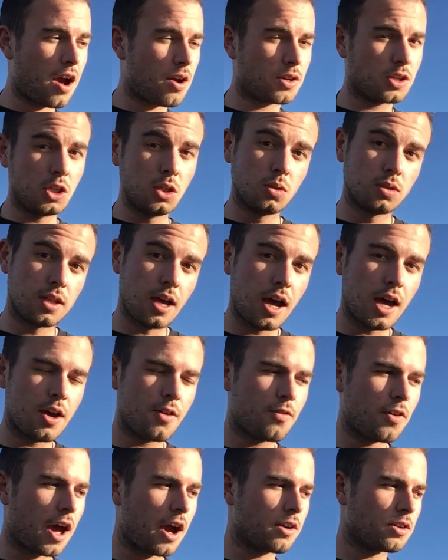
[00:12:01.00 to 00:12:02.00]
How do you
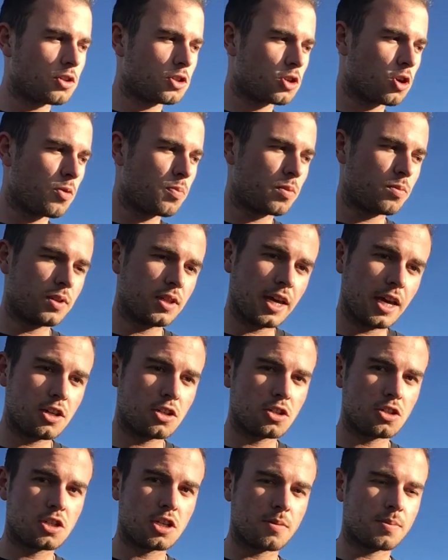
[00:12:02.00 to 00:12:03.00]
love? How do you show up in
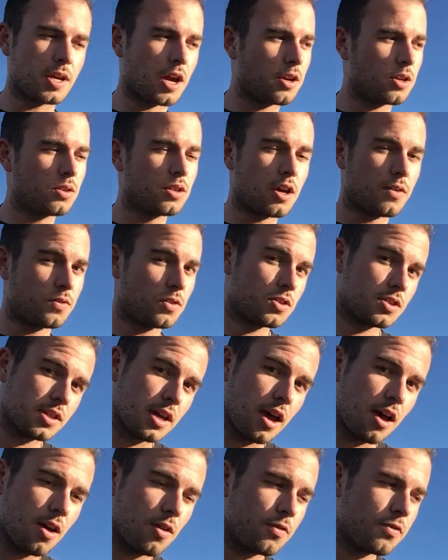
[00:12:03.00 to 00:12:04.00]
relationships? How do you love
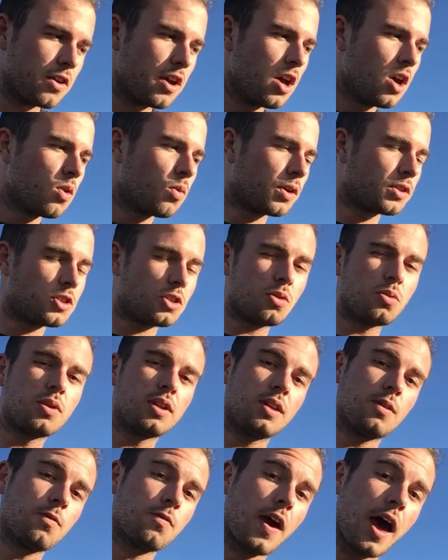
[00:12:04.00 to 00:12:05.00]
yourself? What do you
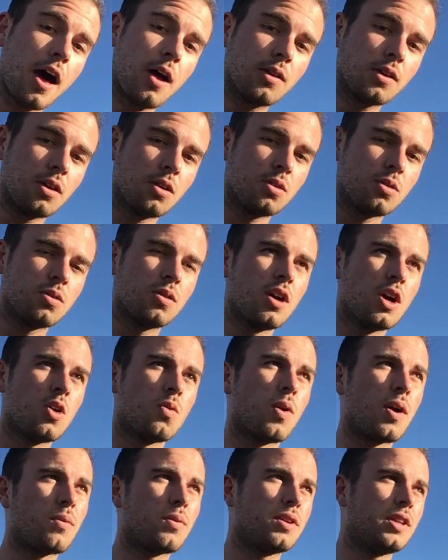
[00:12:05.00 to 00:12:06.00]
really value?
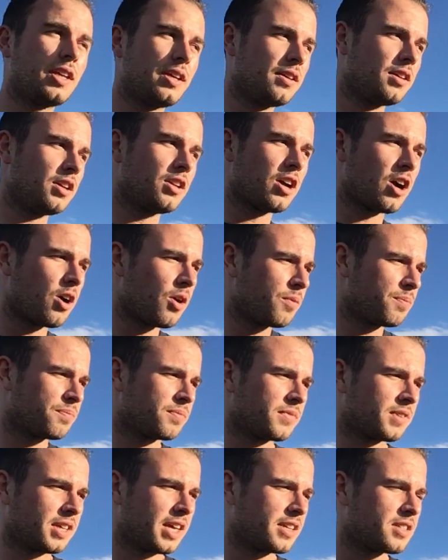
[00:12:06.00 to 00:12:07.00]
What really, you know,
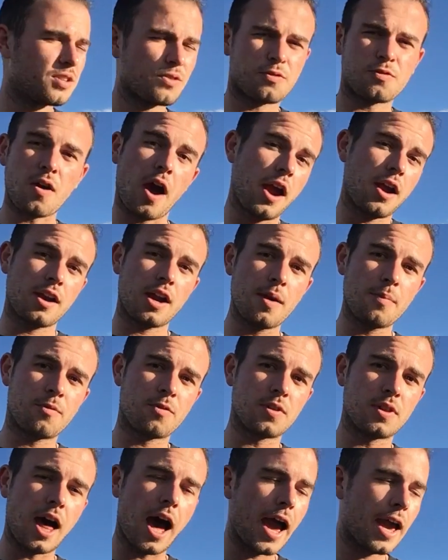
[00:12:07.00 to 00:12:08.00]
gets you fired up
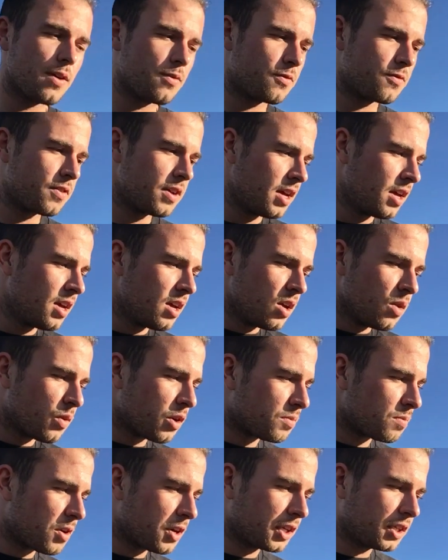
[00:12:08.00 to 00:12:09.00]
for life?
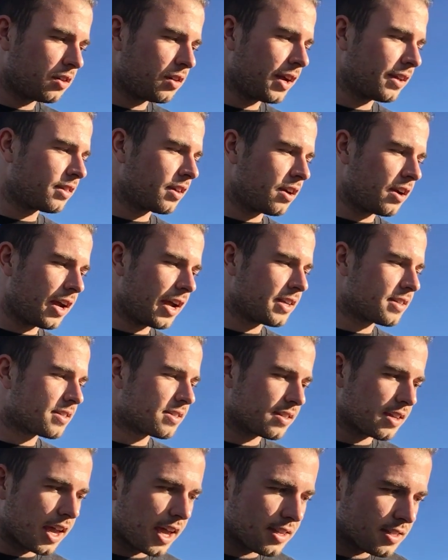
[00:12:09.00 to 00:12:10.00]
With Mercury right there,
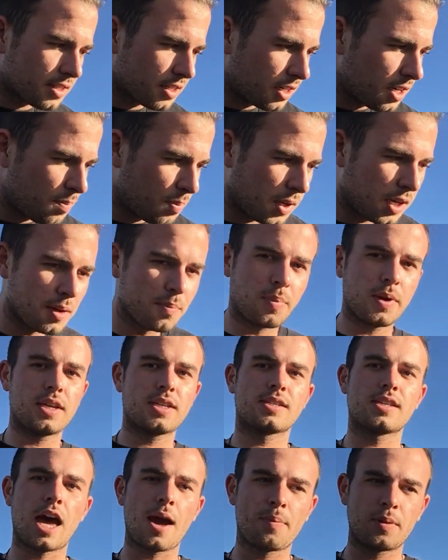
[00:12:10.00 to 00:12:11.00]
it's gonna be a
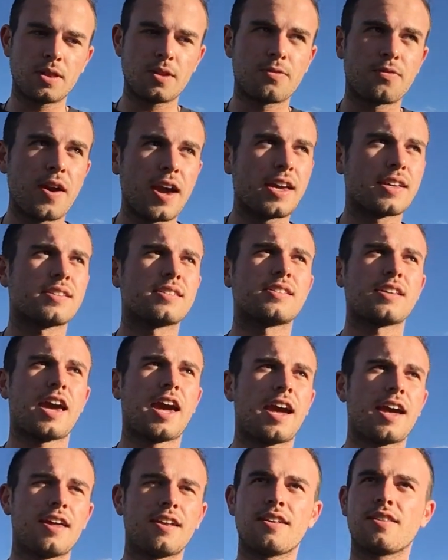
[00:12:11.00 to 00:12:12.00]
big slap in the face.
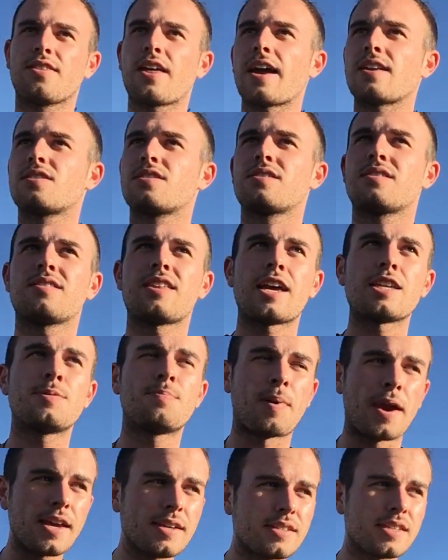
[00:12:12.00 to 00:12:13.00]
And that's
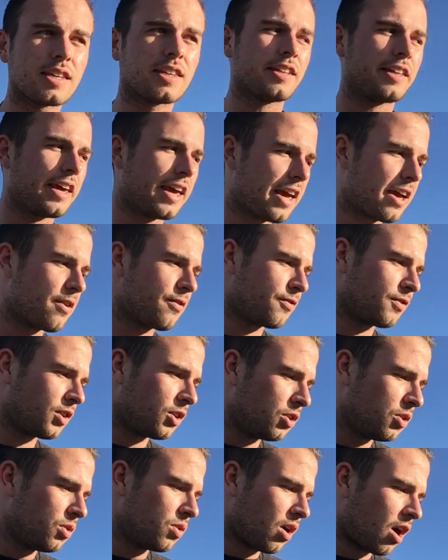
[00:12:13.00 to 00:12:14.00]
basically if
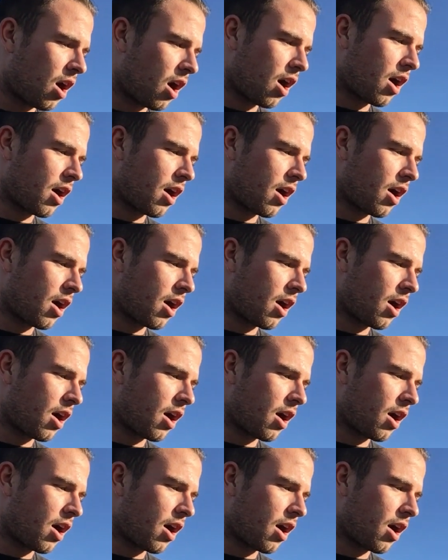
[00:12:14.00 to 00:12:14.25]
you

■ About this exercise ■
The answer must be an exact copy of the lines from the one containing "[00:12:04.00 to 00:12:05.00]" through the last line of the records, and nothing else. Pictures do not belong in it.

■ Answer space ■
[00:12:04.00 to 00:12:05.00]
yourself? What do you
[00:12:05.00 to 00:12:06.00]
really value?
[00:12:06.00 to 00:12:07.00]
What really, you know,
[00:12:07.00 to 00:12:08.00]
gets you fired up
[00:12:08.00 to 00:12:09.00]
for life?
[00:12:09.00 to 00:12:10.00]
With Mercury right there,
[00:12:10.00 to 00:12:11.00]
it's gonna be a
[00:12:11.00 to 00:12:12.00]
big slap in the face.
[00:12:12.00 to 00:12:13.00]
And that's
[00:12:13.00 to 00:12:14.00]
basically if
[00:12:14.00 to 00:12:14.25]
you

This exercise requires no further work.